[Stored items from a collection]
****

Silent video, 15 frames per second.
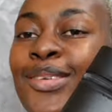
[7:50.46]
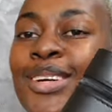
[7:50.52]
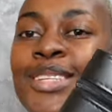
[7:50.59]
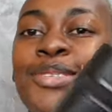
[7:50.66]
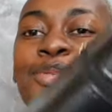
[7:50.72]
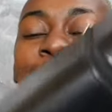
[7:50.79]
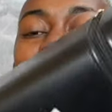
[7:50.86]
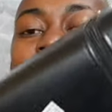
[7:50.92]
I
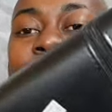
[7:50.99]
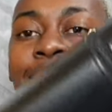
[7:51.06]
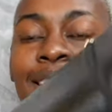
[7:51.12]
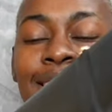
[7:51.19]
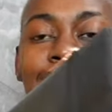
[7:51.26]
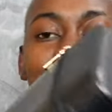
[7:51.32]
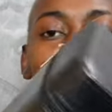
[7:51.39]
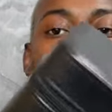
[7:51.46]
went to buy
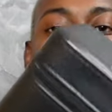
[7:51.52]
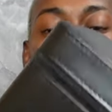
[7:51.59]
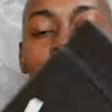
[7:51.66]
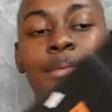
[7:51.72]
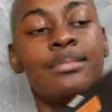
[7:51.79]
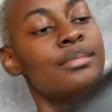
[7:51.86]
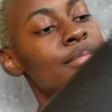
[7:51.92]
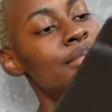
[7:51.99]
this thing, but
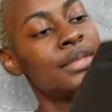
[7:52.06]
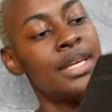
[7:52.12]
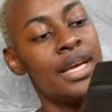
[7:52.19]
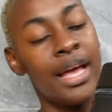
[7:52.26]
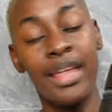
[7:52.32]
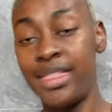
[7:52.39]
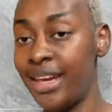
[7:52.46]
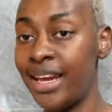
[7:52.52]

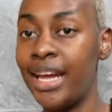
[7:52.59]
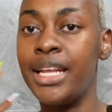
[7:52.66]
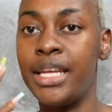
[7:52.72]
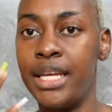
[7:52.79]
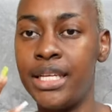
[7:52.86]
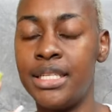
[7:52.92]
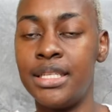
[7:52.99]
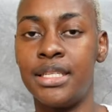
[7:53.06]
I think I
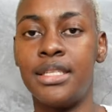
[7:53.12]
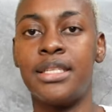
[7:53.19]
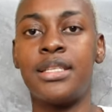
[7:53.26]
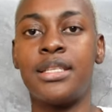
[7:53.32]
need it.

****

Please return the entries above exactly as they appear, but without the pictures.

◆ SOLVED PROBLEM:
Silent video, 15 frames per second.
[7:50.46]
[7:50.52]
[7:50.59]
[7:50.66]
[7:50.72]
[7:50.79]
[7:50.86]
[7:50.92]
I
[7:50.99]
[7:51.06]
[7:51.12]
[7:51.19]
[7:51.26]
[7:51.32]
[7:51.39]
[7:51.46]
went to buy
[7:51.52]
[7:51.59]
[7:51.66]
[7:51.72]
[7:51.79]
[7:51.86]
[7:51.92]
[7:51.99]
this thing, but
[7:52.06]
[7:52.12]
[7:52.19]
[7:52.26]
[7:52.32]
[7:52.39]
[7:52.46]
[7:52.52]

[7:52.59]
[7:52.66]
[7:52.72]
[7:52.79]
[7:52.86]
[7:52.92]
[7:52.99]
[7:53.06]
I think I
[7:53.12]
[7:53.19]
[7:53.26]
[7:53.32]
need it.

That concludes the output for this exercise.